La vie, la jeunesse, l’adolescence, l’adulte, la vieillesse, la mort, l’au-delà forment un tout dans Poésie, sandwichs et autres soirs qui penchent, constituent la colonne vertébrale de la présentation, au cours de laquelle une trentaine de personnalités font vivre un texte, qu’il soit d’un dramaturge québécois, d’un créateur russe ou de Jim Morrisson. Lorsque la fête lève, on peut danser sur la table ou voir des gamins courir autour et sous les chaises. À la fin, on sert vodka et sandwichs en toute convivialité, dans cette ambiance chaleureuse.

Le texte se poursuit après la galerie-photos.

Poésie, sandwichs et autres soirs qui penchent

Décoincer la poésie

Cette année, un noyau dur composé, entre autres, de Nathalie Breuer, Anne-Marie Cadieux, Bénédicte Décary, Maxime Denommée, Sylvie Drapeau, Francis Ducharme, Kathleen Fortin, Maxim Gaudette, Roger La Rue, Julie Le Breton, Mylène Mackay, Pascale Montpetit, Patricia Nolin, Sébastien Ricard, Catherine Paquin-Béchard et Emmanuel Schwartz sera de toutes les représentations de Poésie, sandwichs et autres soirs qui penchent. En alternance, des invités comme Bernard Adamus, Philippe Brach, Steve Laplante, Fanny Mallette, Ariane Moffatt, Yann Perreau, Gilles Renaud, Éric Robidoux et Mani Soleymanlou les rejoindront un soir ou l’autre.

«J’ai voulu brasser la Cinquième Salle pour que ça ne soit pas straight, commente Loui Mauffette. C’est vraiment comme une manifestation, une parfumerie où on choisit différents parfums. Il y a des poètes de différents courants.»

«Le public est pris en otage, d’une certaine façon, ajoute l’instigateur du projet. Même si le show dure deux heures quinze, deux heures vingt, tout le monde vient manger et prendre un coup avec nous.»

Loui Mauffette tenait à ce que son rassemblement ne soit pas élitiste et ne s’adresse pas qu’à une clique montréalaise bourgeoise. La porte est ouverte à tout le monde, spécifie-t-il avec empressement, même si Poésie, sandwichs et autres soirs qui penchent n’a rien de populiste pour autant.

«Ce n’est pas un club privé de poésie où du monde se regarde le nombril. Ce n’est pas juste pour les «théâtreux». Les «théâtreux» sont bienvenus, mais on veut rassembler toutes sortes de gens, on veut décoincer la poésie, on ne veut pas que ça soit juste pour les connaisseurs. Je me considère moi-même comme un ignorant de la poésie. Je commence à peine à apprendre. J’ai commencé à lire, à m’intéresser vraiment à la poésie au début de la cinquantaine. Je suis comme un petit ado de 58 ans!»

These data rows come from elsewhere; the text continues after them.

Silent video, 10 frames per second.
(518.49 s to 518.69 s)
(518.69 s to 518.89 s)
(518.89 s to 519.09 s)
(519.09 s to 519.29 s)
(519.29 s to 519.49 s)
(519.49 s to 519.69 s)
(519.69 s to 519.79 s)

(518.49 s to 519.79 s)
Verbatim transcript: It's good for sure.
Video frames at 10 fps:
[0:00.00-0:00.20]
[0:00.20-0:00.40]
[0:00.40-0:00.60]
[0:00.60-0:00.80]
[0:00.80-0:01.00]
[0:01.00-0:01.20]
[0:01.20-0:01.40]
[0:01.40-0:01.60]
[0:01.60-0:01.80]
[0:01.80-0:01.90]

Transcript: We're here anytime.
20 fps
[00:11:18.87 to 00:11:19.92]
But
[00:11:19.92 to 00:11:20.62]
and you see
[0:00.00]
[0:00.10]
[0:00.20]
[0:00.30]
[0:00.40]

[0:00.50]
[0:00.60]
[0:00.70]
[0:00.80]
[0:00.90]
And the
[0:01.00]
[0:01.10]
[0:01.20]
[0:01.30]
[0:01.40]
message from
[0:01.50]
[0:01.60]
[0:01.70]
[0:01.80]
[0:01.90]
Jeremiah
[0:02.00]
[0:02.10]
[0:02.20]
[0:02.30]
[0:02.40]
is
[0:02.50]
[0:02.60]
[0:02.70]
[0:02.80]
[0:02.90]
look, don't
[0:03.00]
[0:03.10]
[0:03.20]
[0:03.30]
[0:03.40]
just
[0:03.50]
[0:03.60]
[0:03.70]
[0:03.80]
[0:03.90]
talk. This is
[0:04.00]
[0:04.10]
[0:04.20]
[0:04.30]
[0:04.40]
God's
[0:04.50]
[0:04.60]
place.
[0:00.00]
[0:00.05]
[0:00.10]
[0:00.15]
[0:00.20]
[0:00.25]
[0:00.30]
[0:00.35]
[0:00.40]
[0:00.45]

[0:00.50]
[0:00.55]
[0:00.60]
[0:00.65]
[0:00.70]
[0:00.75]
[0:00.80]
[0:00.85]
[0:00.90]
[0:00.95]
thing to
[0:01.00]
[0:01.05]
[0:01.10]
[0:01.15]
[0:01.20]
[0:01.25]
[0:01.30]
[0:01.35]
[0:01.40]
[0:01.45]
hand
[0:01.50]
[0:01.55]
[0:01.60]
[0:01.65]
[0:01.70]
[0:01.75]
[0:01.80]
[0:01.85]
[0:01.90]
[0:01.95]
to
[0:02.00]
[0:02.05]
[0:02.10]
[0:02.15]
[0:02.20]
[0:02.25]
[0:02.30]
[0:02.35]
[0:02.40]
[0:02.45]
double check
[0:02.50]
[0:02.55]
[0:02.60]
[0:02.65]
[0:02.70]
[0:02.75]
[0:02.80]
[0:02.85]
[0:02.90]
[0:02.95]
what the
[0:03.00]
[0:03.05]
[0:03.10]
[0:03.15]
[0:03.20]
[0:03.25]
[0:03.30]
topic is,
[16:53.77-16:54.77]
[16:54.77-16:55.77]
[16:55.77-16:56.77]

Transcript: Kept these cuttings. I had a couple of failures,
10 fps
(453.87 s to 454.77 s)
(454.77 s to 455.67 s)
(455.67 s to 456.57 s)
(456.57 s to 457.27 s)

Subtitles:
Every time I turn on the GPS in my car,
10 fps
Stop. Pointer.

Et cet adolescent de bientôt 60 ans, qui a grandi dans les studios de Radio-Canada et les décors de La boîte à surprise, qui a fréquenté les planches dès l’âge de quatre ans, a de nouvelles ambitions en vue de son âge adulte. C’est pourquoi la présente édition de Poésie, sandwichs et autres soirs qui penchent sera la dernière. Il ne faut donc pas la rater. On sent bien dans sa voix qu’il est attaché à son concept, mais celui-ci, colossal en raison de son nombre d’artistes, est compliqué à mener à bien, et Loui Mauffette rêve d’autres accomplissements.

«J’ai envie d’aller vers la mise en scène, indique Loui Mauffette. J’ai d’autres projets de spectacles poétiques…»

Poésie, sandwichs et autres soirs qui penchent, du 8 au 15 mai, à la Cinquième Salle de la Place des Arts.